At the conclusion of which we thanked him heartily, rolled up the window, looked at each other in surprise and the simulataneous realization that we’re understood absolutely every word he’s said. Despite knowing only 10 words of German between the two of us.

Wordlessly we followed his directions to a T, and five minutes later I was in the grocery store buying yogurt, bread and pasta.

Our campsite, available for a single night only, alas, is right on the side of the same body of water we’d crossed earlier in the day by ferry, looking out at a collection of ducks and geese and with the sounds of water lapping at the shore to lull us to sleep.

Maasbommel Campsite

Tomorrow we’re on to Utrecht.

Annals of Travellers Cheques

I am the last generation to have used “travellers cheques” as a regular part of international travel: kids today, with their fancy ATM cards have no idea.

Travellers cheques, for those of you younger than me, are perhaps best described as “money that you can get back if it’s stolen.”

One went to the bank and handed over cash: in return one received a numbered series of registered “cheques” that could be turned back into cash during travels. There’s an American Express televsion ad from the 1950s that explains it well. The system was based on a system of dual-signatures: you signed each cheque on receipt, and then again on cashing. If your signatures matched, presumably you were the owner of the cheques. Should the cheques be lost or stolen during travel, they could be replaced.

And, in fact, this actually happened to me once: I was in Seoul, South Korea visiting my brother Steve in 1998. We’d checked into a tiny hotel on the night of my arrival and somehow, between checking out of the hotel in the morning and arriving at the train station several hours later to book travel south, my Thomas Cook travellers cheques went missing. We went back to the hotel and scoured the room and the garbage, but to no avail. So I figured out how to call Thomas Cook from a pay phone and was given instructions as to where to go for replacement. We made our way to the 10th floor of a shiny office block, found the office, and within 30 minutes I walked out with new cheques.

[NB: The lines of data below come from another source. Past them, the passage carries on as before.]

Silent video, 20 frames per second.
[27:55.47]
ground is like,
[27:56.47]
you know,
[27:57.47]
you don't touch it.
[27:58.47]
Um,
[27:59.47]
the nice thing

By the time we visited Thailand in 2002 (after a 4 year break from travel during which we moved house and Oliver was born) the shift to debit cards had begun: in theory I could put my Metro Credit Union debit card into any ATM in the world and withdraw cash. And, generally, that worked in practice: there were always a few ATMs on a trip that would spit out the card for some reason – wrong network, etc. – but more often than not it just worked.

And twelve years later, here in Europe, we generally don’t give how-to-get-cash issues a second thought: ATMs are everywhere, they work 99% of the time, they dispense whatever the local currency happens to be, and the surcharge for currency conversion is generally reasonable (for example, I withdrew 150 EUR from my account on Wednesday; this cost me $224.75 CAD; the Bank of Canada exchange rate for EUR to CAD for that date reports $218.91).

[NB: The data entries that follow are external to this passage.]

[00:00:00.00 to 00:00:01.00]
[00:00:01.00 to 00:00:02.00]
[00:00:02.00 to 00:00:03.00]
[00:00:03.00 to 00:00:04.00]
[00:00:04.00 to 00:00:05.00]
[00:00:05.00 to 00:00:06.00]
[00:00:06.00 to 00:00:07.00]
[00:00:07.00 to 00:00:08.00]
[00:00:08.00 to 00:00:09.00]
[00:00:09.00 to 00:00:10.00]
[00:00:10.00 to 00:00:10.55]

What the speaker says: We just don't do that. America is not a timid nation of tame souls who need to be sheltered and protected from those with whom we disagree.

What’s gone missing in all of this is: what happens if you lose your debit card?

It’s never happened to me, but I imagine it most have happened to many thousands of others.

I wonder if most banks and credit unions have a system for quickly replacing debit cards that matches the old travellers cheques replacement system in speed an convenience.

I’m not in a hurry to find out, of course.